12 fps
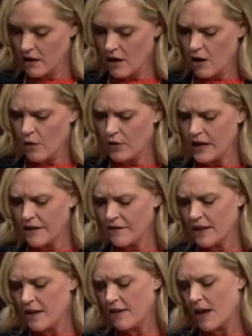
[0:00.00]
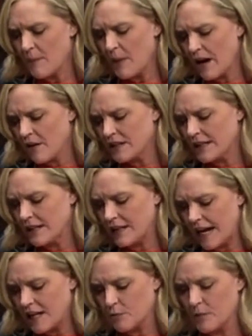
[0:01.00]
or even that parent
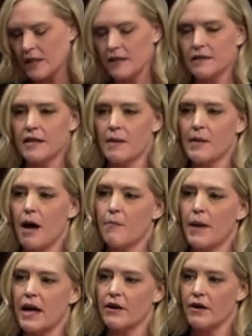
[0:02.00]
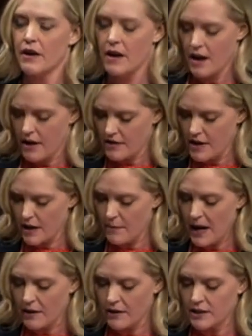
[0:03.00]
engagement is somehow better than a
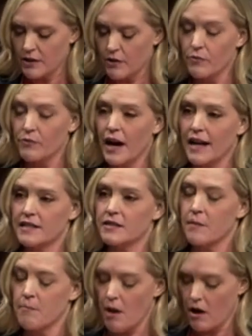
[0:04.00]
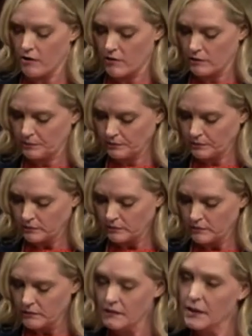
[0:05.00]
parent's rights model.
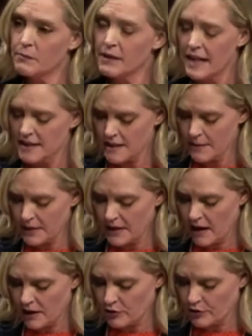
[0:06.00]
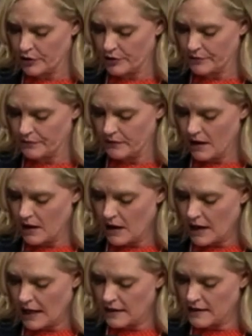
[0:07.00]
But that's simply not true.
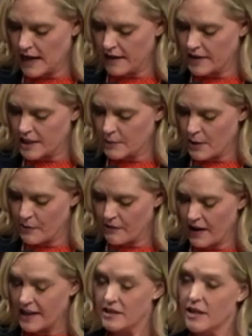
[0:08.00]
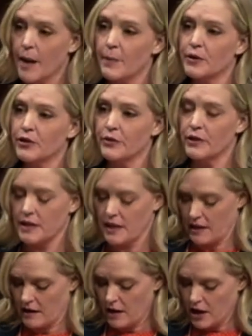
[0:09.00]
Instead, this bill provides an
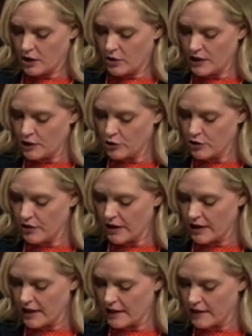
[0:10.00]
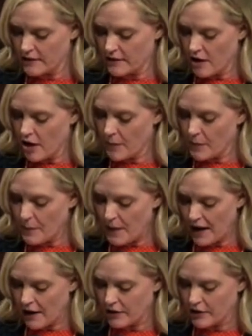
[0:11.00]
opportunity to ensure our kids are
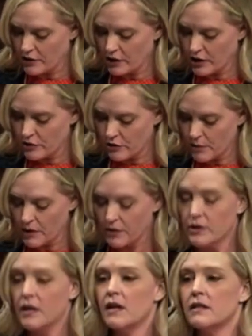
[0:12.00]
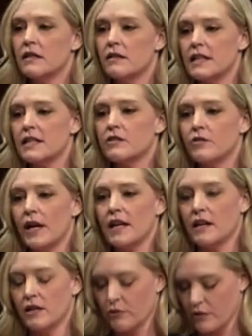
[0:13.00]
prepared to contribute to this great
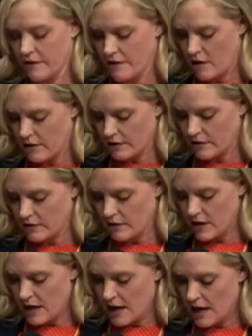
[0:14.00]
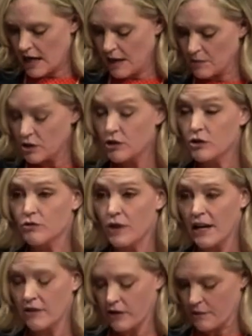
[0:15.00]
country of ours. It aims to
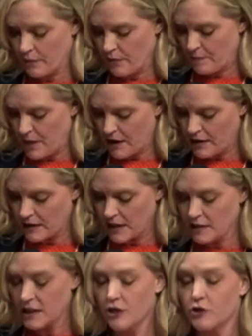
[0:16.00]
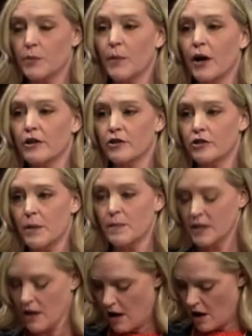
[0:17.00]
strengthen parent and teacher
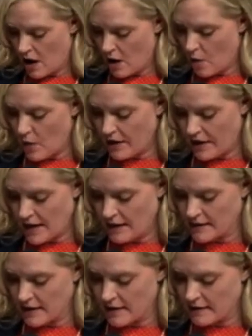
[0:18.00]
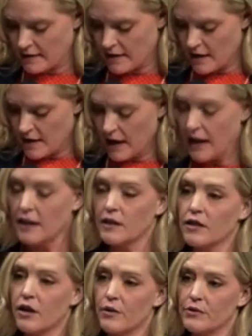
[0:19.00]
partnerships where they exist and
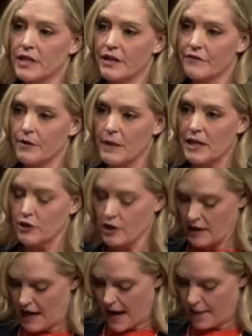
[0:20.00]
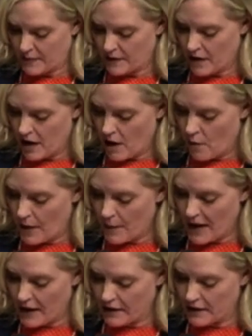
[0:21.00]
close information gaps where
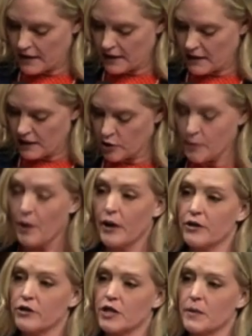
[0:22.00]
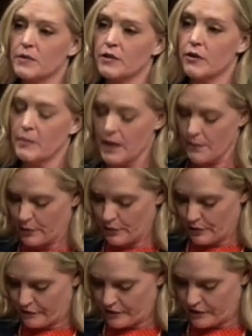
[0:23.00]
parent and teacher partnerships could be
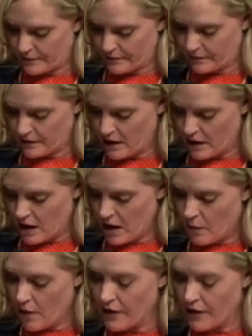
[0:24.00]
improved. While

▶ ASSIGNMENT:
Write the material out again exactly. Do not include the pictures.

▶ ANSWER AREA:
12 fps
[0:00.00]
[0:01.00]
or even that parent
[0:02.00]
[0:03.00]
engagement is somehow better than a
[0:04.00]
[0:05.00]
parent's rights model.
[0:06.00]
[0:07.00]
But that's simply not true.
[0:08.00]
[0:09.00]
Instead, this bill provides an
[0:10.00]
[0:11.00]
opportunity to ensure our kids are
[0:12.00]
[0:13.00]
prepared to contribute to this great
[0:14.00]
[0:15.00]
country of ours. It aims to
[0:16.00]
[0:17.00]
strengthen parent and teacher
[0:18.00]
[0:19.00]
partnerships where they exist and
[0:20.00]
[0:21.00]
close information gaps where
[0:22.00]
[0:23.00]
parent and teacher partnerships could be
[0:24.00]
improved. While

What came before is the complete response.